Sunday 20 September 2015

Damaged Goods

There is nothing more moving than a story about people -character driven, real life, real situations, people we know, characters we recognise – these characters could be our family, friends, neighbours, colleagues, thrown into a world of adventure, of danger, of loss and of heartbreak.
This is what Doctor Who is to me and in the 1990’s, I felt it was being made for me – even though it wasn’t on the TV. Virgins’s New Adventures were “my” Doctor Who. Then, one day in October 1996 New Adventure 55 was released, it was called Damaged Goods and was written by Russell T Davies, and Doctor Who was never quite the same again.
Russell T Davies, THE best thing to happen to TV Doctor Who since Sydney Newman decided it might be a good idea to have a family show on a Saturday evening. Russell T Davies, the man who made Doctor Who the institution it is today, who resurrected the old unloved classic and made it shiny and new and loved again by a new generation. Russell T Davies who wrote Damaged Goods.
But I am getting ahead of myself, for once I am not giving you all a huge preamble about the situation before getting on to the story – but this story just doesn’t need it, it it quite simply THE greatest Doctor Who story in any format, knocking aside Human Nature, City of Death, Inferno, The Invasion & Talons of Weng Chiang – it is THAT good.
So, Damaged Goods, whats it like? Well, imagine if Doctor Who had been resurrected in the 1990’s as a Channel 4 Drama, late night, gritty edgy, dangerous but very real. At the heart of it, its a story about loss and longing, about two tragic women and the separate need to be loved and to have someone to share love with and the awful extremes that sort of desperation leads to.
It’s dripping with atmosphere, each of the two episodes starts off with a narration setting the scene before crashing into a fab new arrangement of the theme tune, symphonic and bombastic, like a 1990’s Murray Gold.
Damaged Goods is set in “The Quadrant” a run down council estate and tower block in 1987, dressed in the inner city nightmare of Thatcher’s Britain, this is a place of contrast, of drug dealers, protection rackets, loan sharks but also a sense of good and of community. Into this come the Seventh Doctor and his two companions Roz Forrester (Yasmin Bannerman) and Chris Cwej (Travis Oliver) on the trail of a new drug that has hit the streets called Smile.
Smile is being distributed by the horrific dealer known as The Capper, selling it cheap to get a market and ruthless with those who double cross him.
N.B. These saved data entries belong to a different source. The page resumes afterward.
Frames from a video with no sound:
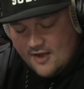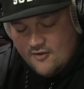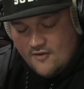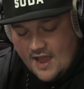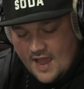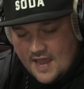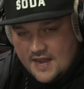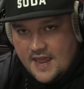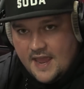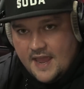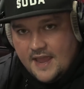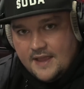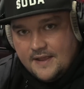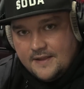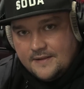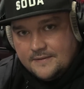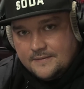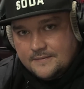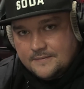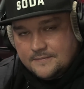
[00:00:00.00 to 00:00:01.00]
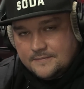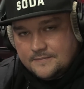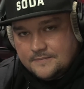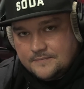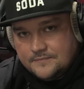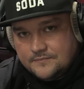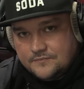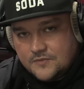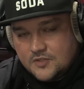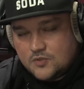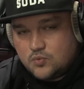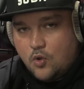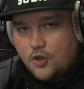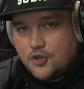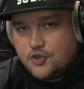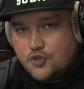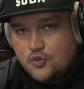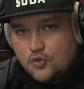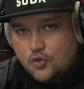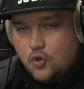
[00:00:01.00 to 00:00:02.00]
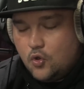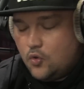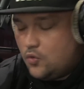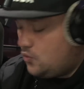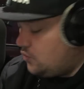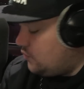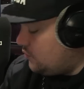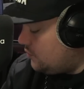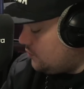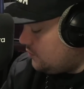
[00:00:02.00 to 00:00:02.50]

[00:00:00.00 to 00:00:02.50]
right there is what you call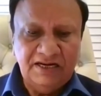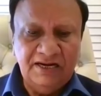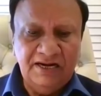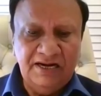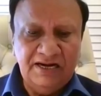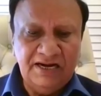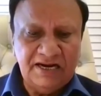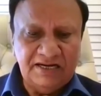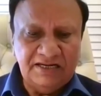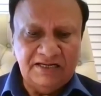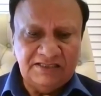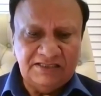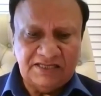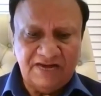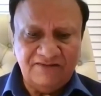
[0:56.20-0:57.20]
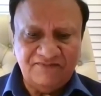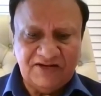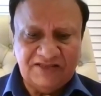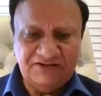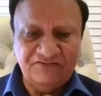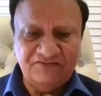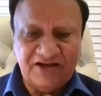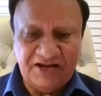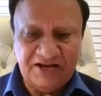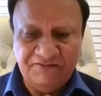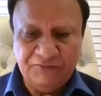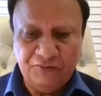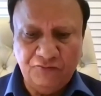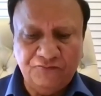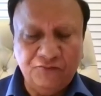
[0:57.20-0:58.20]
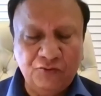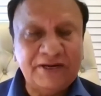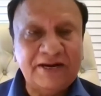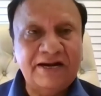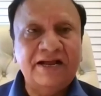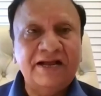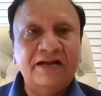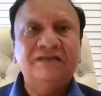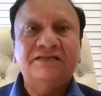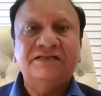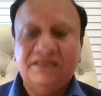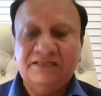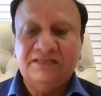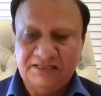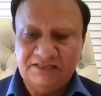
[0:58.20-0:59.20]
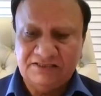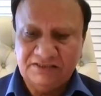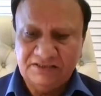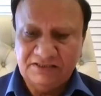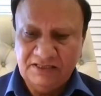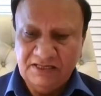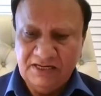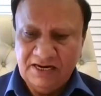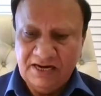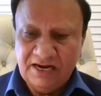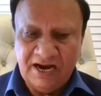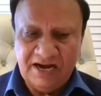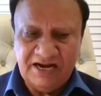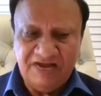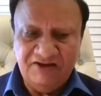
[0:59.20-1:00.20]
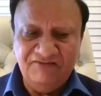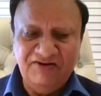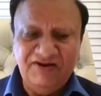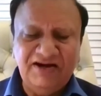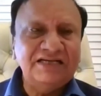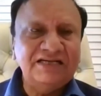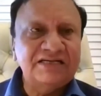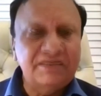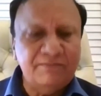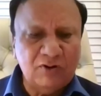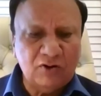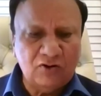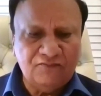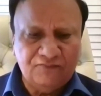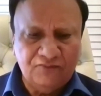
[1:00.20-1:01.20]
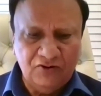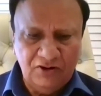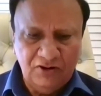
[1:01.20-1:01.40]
India itself has a very few foot and ankle surgeons and even less number of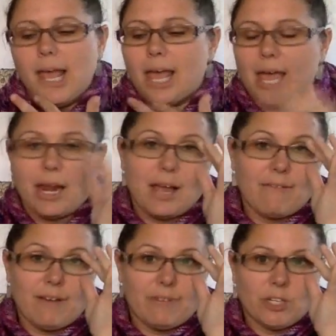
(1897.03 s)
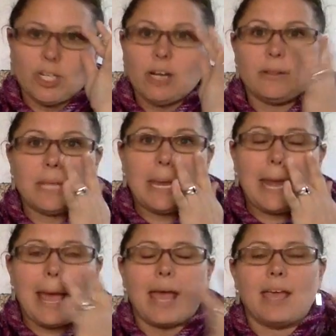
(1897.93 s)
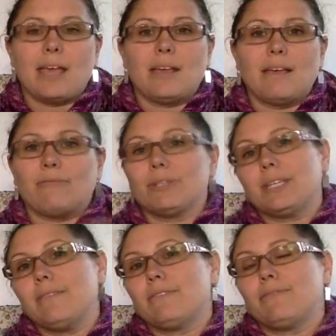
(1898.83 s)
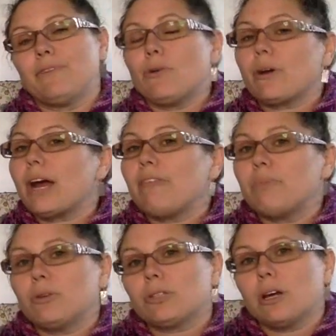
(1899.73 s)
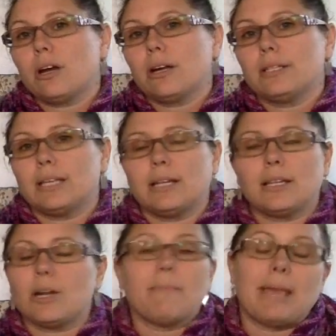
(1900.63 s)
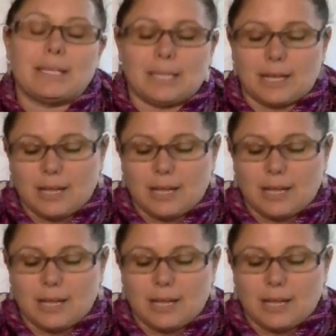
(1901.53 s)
And I've often shared that I have received photograph postcards, and they're amazing.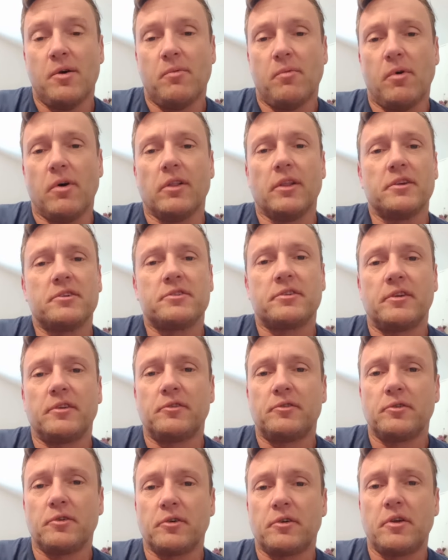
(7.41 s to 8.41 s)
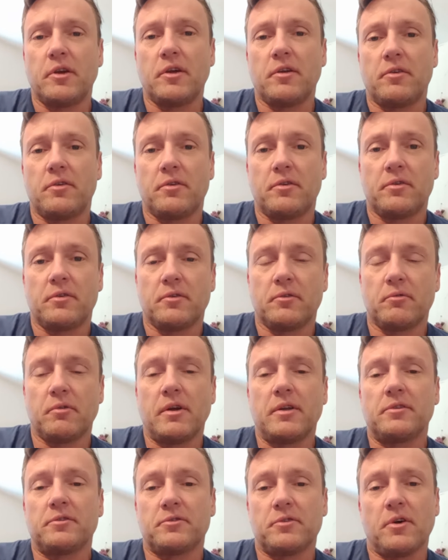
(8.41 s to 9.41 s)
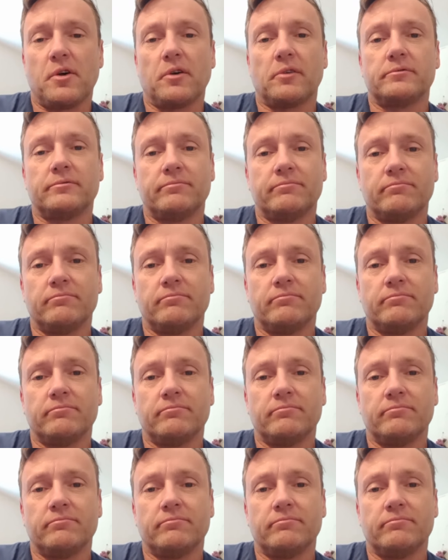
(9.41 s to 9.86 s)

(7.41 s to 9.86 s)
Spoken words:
while listening to a Keith Green song.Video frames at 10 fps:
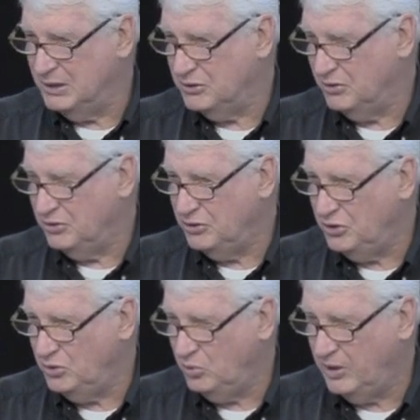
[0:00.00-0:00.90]
into a
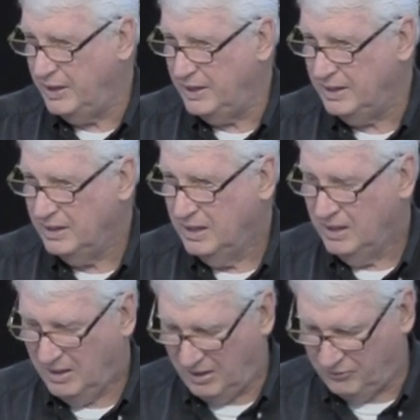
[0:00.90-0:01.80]
new way
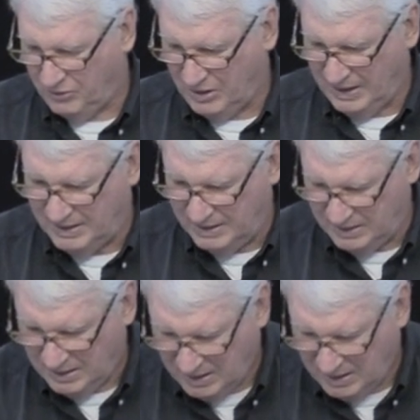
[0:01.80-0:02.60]
of relatingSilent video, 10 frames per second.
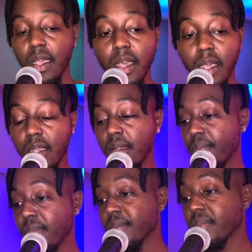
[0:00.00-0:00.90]

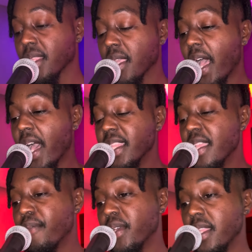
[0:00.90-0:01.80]
I'll
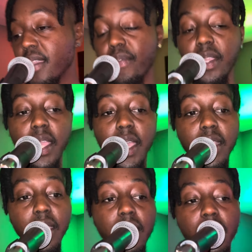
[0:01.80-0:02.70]
leave
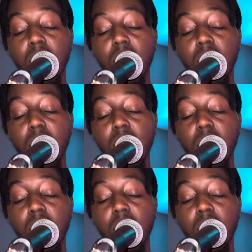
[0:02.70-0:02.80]
alleviated.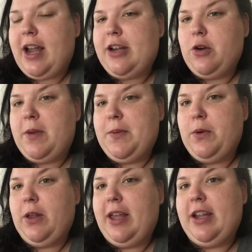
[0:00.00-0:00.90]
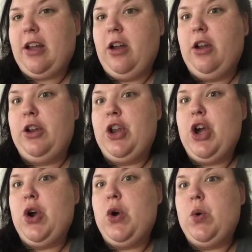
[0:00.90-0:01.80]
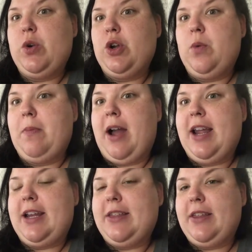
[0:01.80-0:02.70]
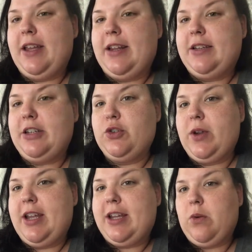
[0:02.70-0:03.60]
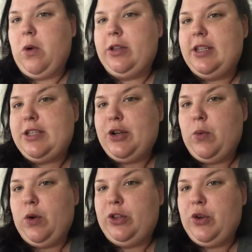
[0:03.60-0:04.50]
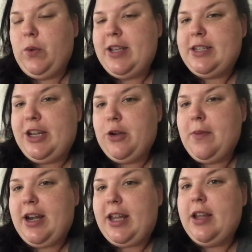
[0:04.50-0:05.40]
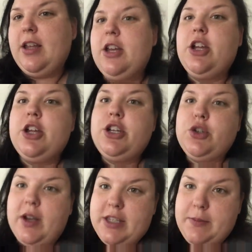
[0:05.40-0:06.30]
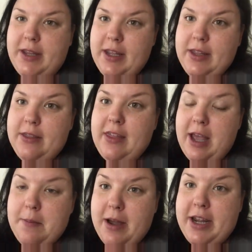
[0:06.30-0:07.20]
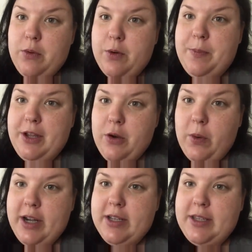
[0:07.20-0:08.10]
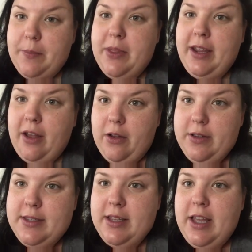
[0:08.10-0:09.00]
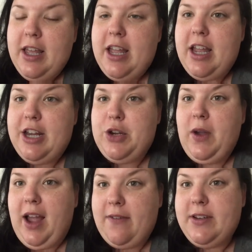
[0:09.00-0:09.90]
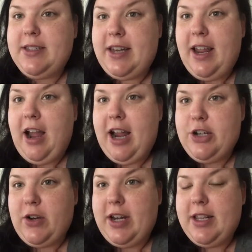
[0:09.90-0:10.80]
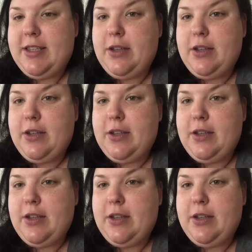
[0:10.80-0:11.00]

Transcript: I know people are like, no, don't buy anything to drink in Walt Disney World. You're wasting your money. Trust me, that money would be going to something else, and you have to stay hydrated.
As I said earlier, at the heart of the story are two women Winnie Tyler (Michelle Collins) and Eva Jericho (Denise Black) – pause for a second, Denise Black is a stalwart of RTD’s programmes, she was chilling in Cucumber, why was she never in TV Doctor Who – unpause – Winnie is from the Quadrant, Eva is from a privileged background, yet their stories are linked in a real Jacobean tragedy, a tragedy begun with a terrible bargain struck one cold Christmas Eve…
Everything about this story oozes class – the scripting, the pacing, the characterisation, the acting, the music – oh the music – its mournfully brilliant very melancholy and light and wistful. the story also has some intriguing future continuity…
You can see how Damaged Goods was a template for the TV version of RTD Who, real characters, urban setting, human tragedy, but this is the full hit Channel 4 late night style rather than prime time BBC1. Damaged Goods inhabits the same world as Doctor Who, but also the same world as Queer as Folk, The Second Coming and Cucumber. It’s Doctor Who from the world of Irvine Welsh’s Trainspotting, of Bleasdale, but also Alan Bennett – it has a lot of pathos, mainly provided by the character of David (Daniel Brocklebank) a young gay man in a horribly homophobic era, it also has a lot of hope for the future amongst all the death, deprivation and despair David stays true to himself and grows as a character and his inherent goodness is rewarded. It’s a small glimmer in a sad story, but shows that while there’s life, there’s hope.
I cried when it ended, cried for Winnie, Eva, cried for the victims of The Capper and cried because maybe, just maybe Doctor Who will never be THIS good again.
I don’t need to say any more, just buy it, if you never ever listen to a word I say again listen to this – actually, you could win a copy – our friends at Big Finish have three copies of this masterpiece to give away to Planet Mondas Members, details are HERE.
A masterpiece, pure and simple, its just thanks from me to RTD, Big Finish, Jonathan Morris and all the cast involved in making it, giving it a score is meaningless, it needs to be heard to be believed.